Immer größere Anteile der US-amerikanischen Maisernte landen in den immer zahlreicheren Ethanoldestillerien. Ende 2006 gab es 116 Bioethanolfabriken in den USA; 2008 könnte ihre Zahl bereits auf 200 klettern. Noch Anfang 2000 nutzten die USA lediglich sechs Prozent ihrer Maisernte für die Ethanolproduktion, 2006 waren es bereits 20 Prozent, in wenigen Jahren könnte es über ein Drittel sein. Zugleich entfallen auf die USA rund 40 Prozent der globalen Maisproduktion und 70 Prozent der Exporte. Die explodierende Ethanolnachfrage treibt die Maispreise in die Höhe, obwohl immer größere Flächen mit der Kornsaat belegt werden.

Der Preistrend schlägt auf zahlreiche weitere Pflanzen durch, etwa Weizen, Reis, Maniok und Ölsaaten. Da sich die steigende Nachfrage nach Biosprit mit der nach Futtermitteln verbindet, verteuern sich auch Fleisch- und Milchprodukte. Hinzu kommt, dass die weltweiten Weizenvorräte auf das niedrigste Niveau seit 25 Jahren geschrumpft sind. Das Welternährungsprogramm der Vereinten Nationen bringt diese einschneidende Veränderung des Agrarmarktes auf den Punkt: "Wir leben nicht mehr in einer Überschusswelt."

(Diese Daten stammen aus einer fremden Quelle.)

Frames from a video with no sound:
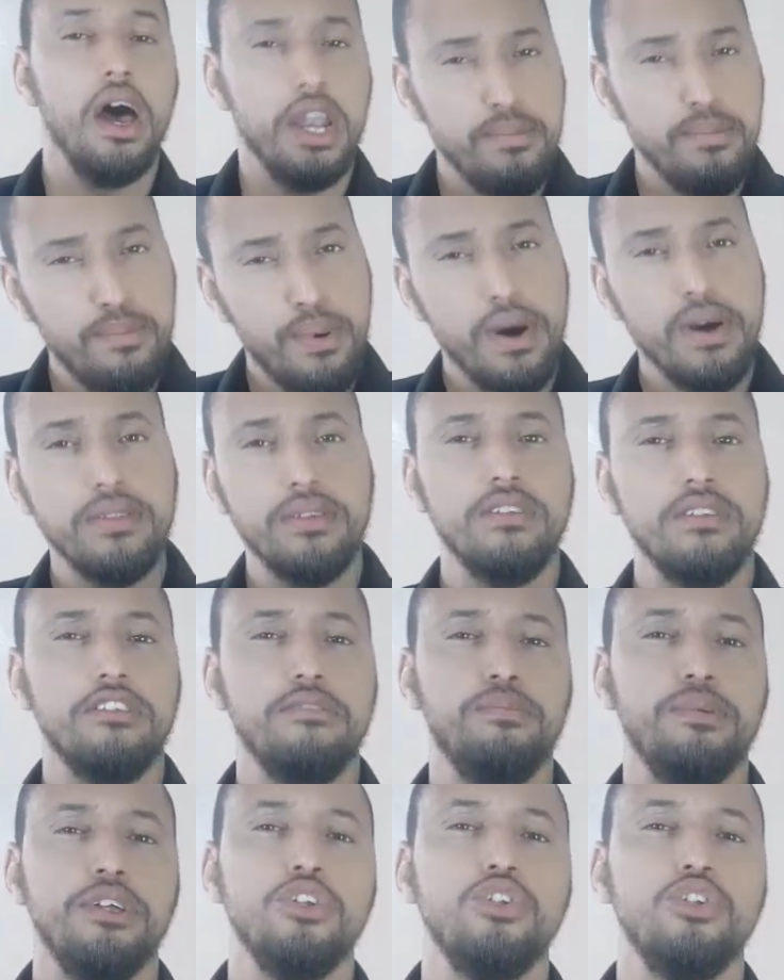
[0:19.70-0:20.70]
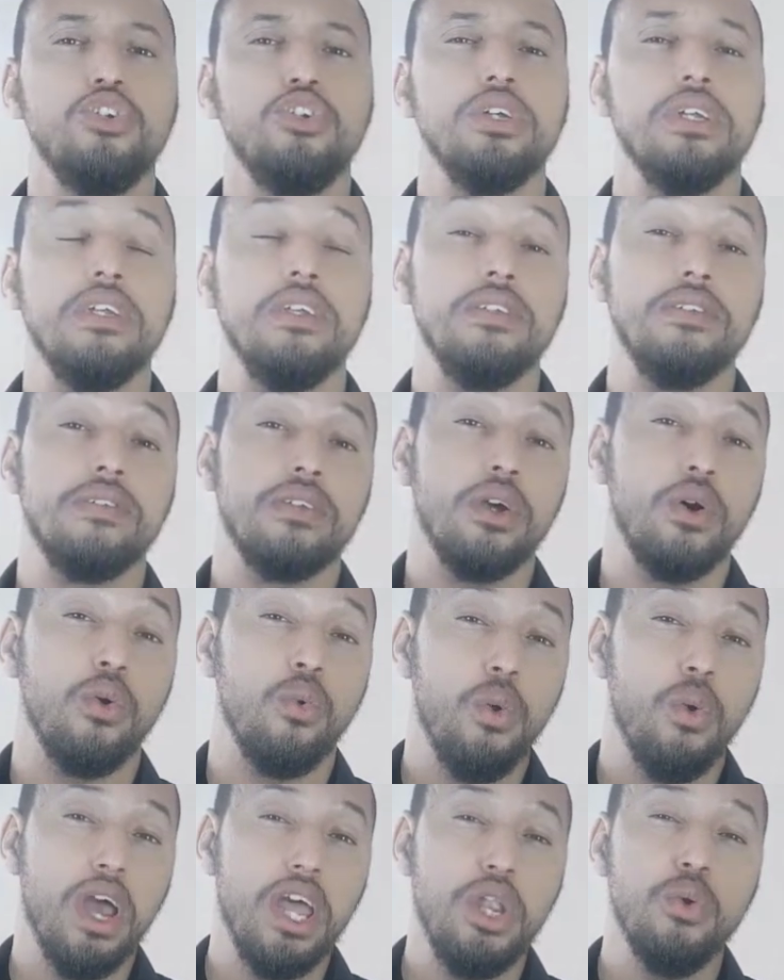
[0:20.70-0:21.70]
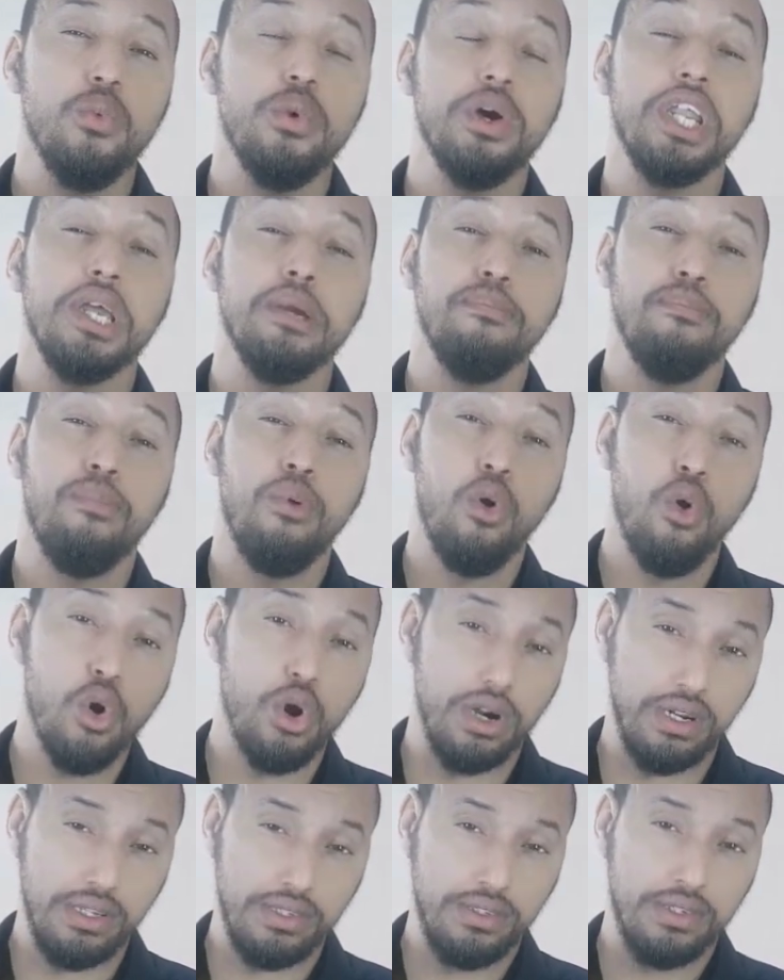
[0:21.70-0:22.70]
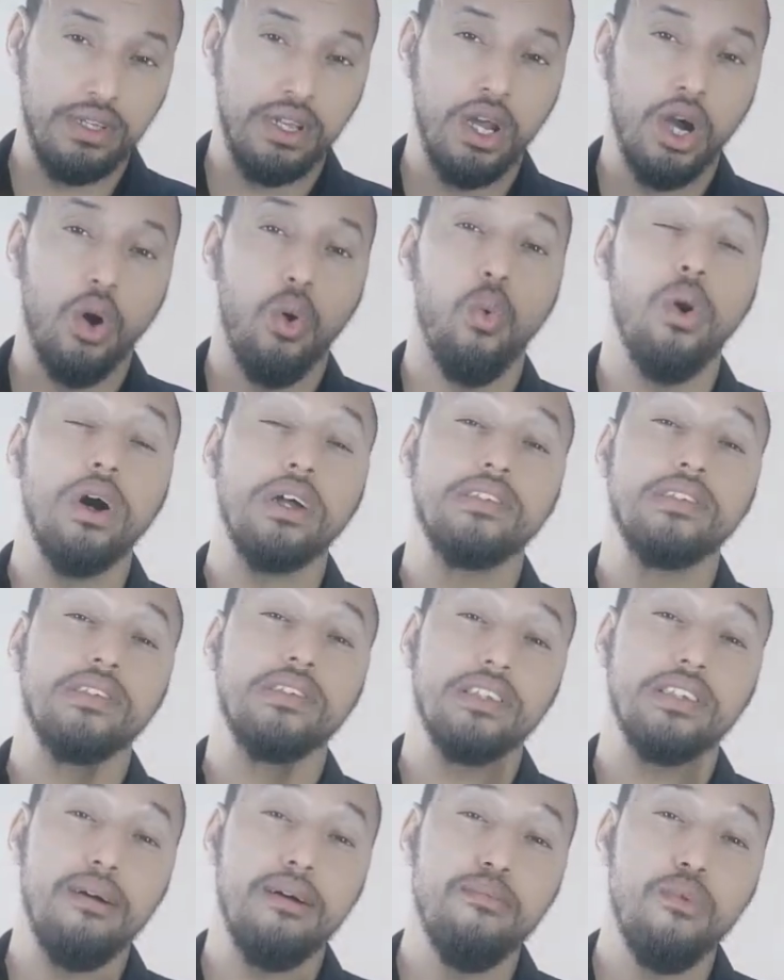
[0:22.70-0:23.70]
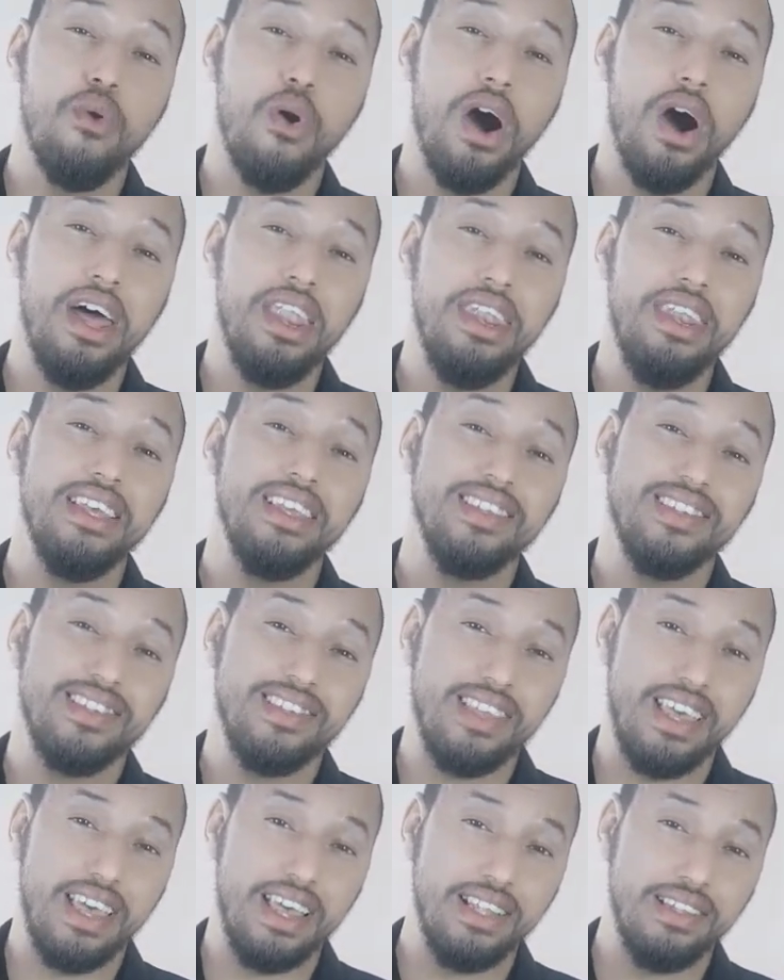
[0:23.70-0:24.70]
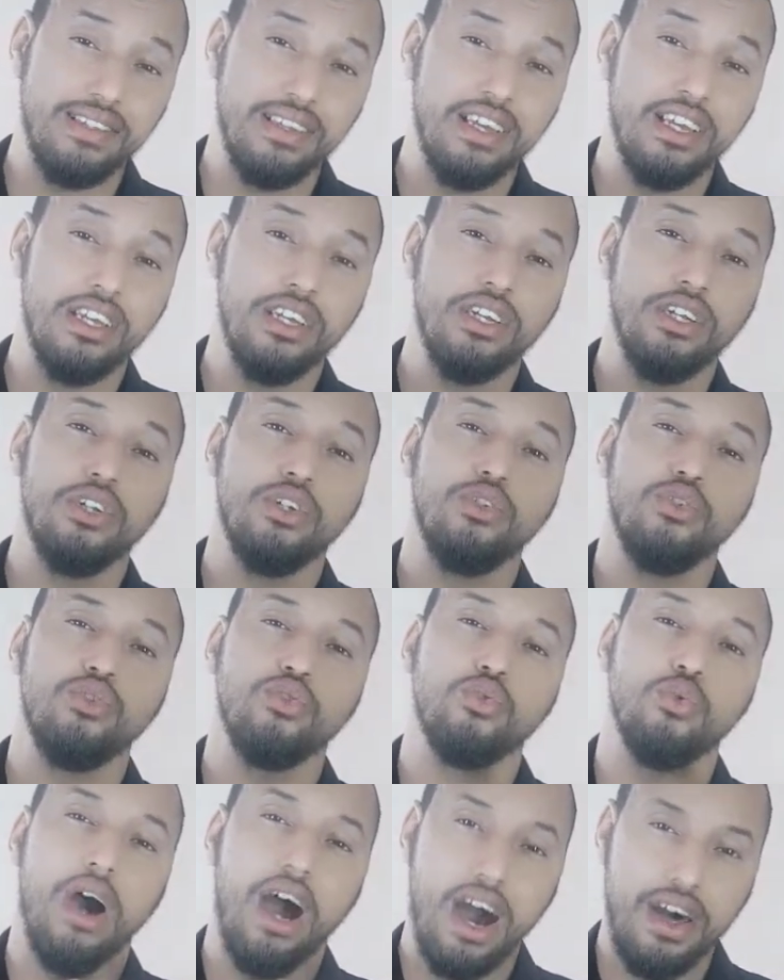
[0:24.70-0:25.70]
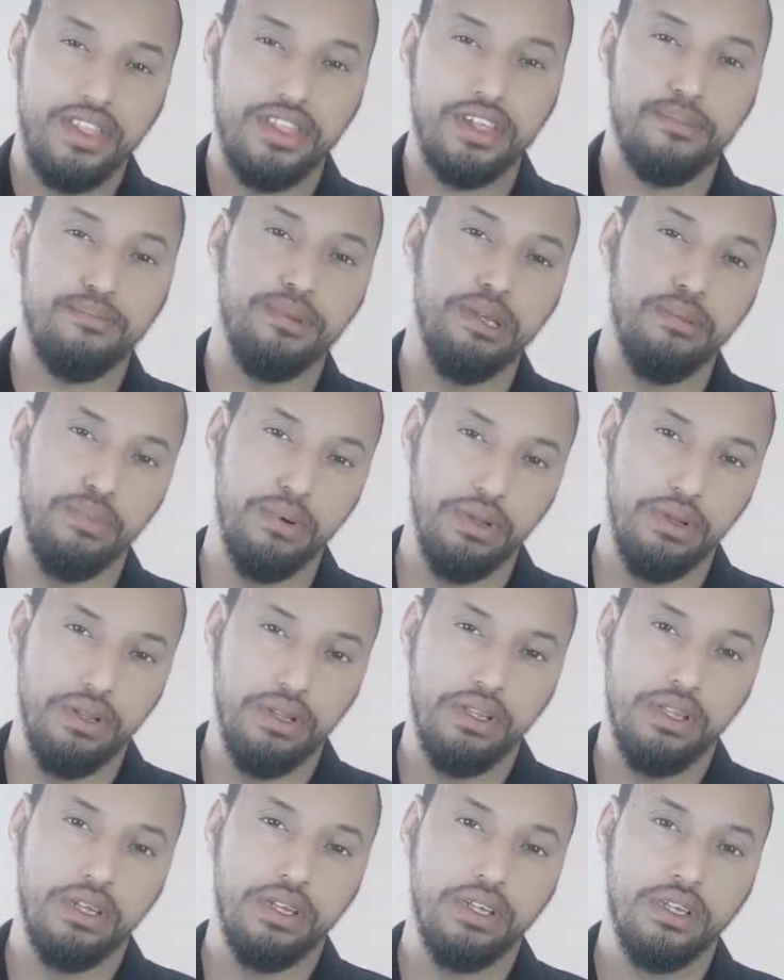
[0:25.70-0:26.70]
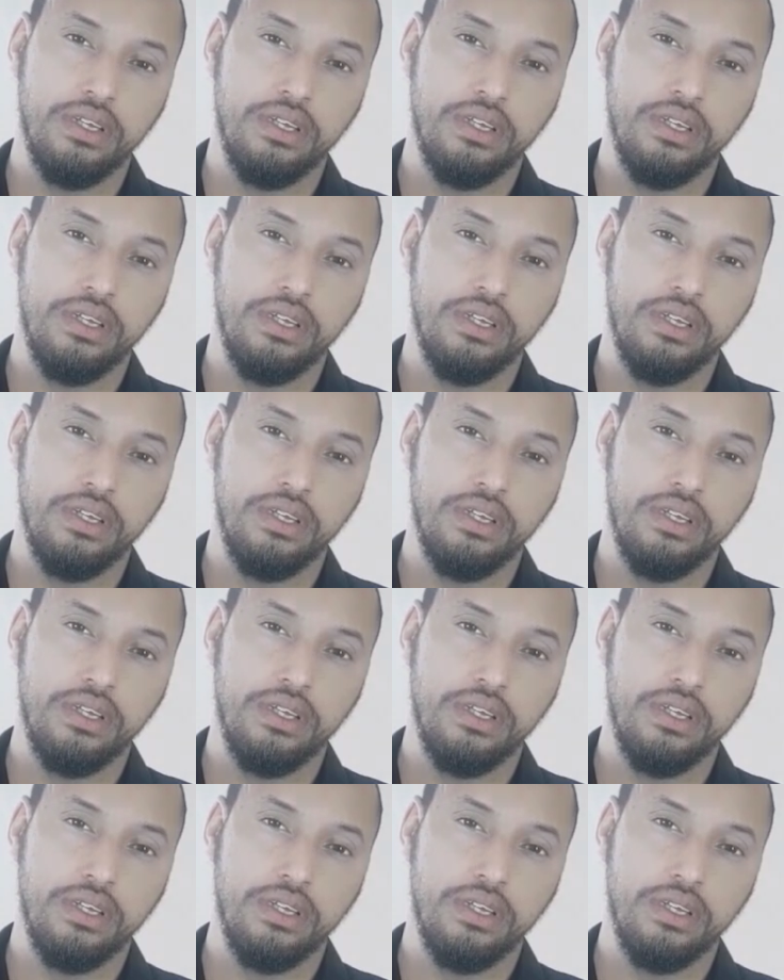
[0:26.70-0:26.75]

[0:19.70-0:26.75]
Reported speech is when we report what someone said to other people.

Steigen aber die Preise mehrerer Grundnahrungsmittel gleichzeitig, erhöht sich die Zahl der Mangelernährten. Dieses Risiko ist besonders groß in über 80 Ländern mit niedrigem Pro-Kopf-Einkommen und chronischem Nahrungsmitteldefizit. Die weltweiten Ausgaben für Nahrungsimporte sind bereits deutlich angestiegen. Allein für die 48 sogenannten Least Developed Countries (LDCs) stiegen die Importrechnungen für Lebensmittel seit 2000 um 90 Prozent, für Industrieländer hingegen nur um 22 Prozent.

Schockwellen in den Agrarmärkten

Angesichts dieser riskanten Dynamik kann nicht verwundern, dass die weltweiten Proteste zunehmen. In einem offenen Brief fordern lateinamerikanische Umweltgruppen: "Wir wollen Ernährungssouveränität, keine Biotreibstoffe. Der durch die Länder des Nordens verursachte Klimawandel lässt sich nicht dadurch aufhalten, dass nun neue Probleme in unserer Region geschaffen werden." Beim Sozialforum in Mali im Februar 2007 sagten Hunderte von AktivistInnen den Energieplantagen, den sogenannten "Grünen Wüsten", den Kampf an.

Das südamerikanische "Forum Widerstand gegen das Agrobusiness" erinnert dabei an eine Option, die hier zu Lande schon in Vergessenheit geriet: "Die Zentralität der Energiekrise für die Kapitalakkumulation eröffnet die Möglichkeit einer globalen Debatte über andere Formen der Produktion und des Lebens, über ein radikal anderes Projekt." Ohne eine solche Debatte jedoch werde das destruktive Gesellschaftsmodell, nun auf Basis der Bioenergien, lediglich fortgeschrieben.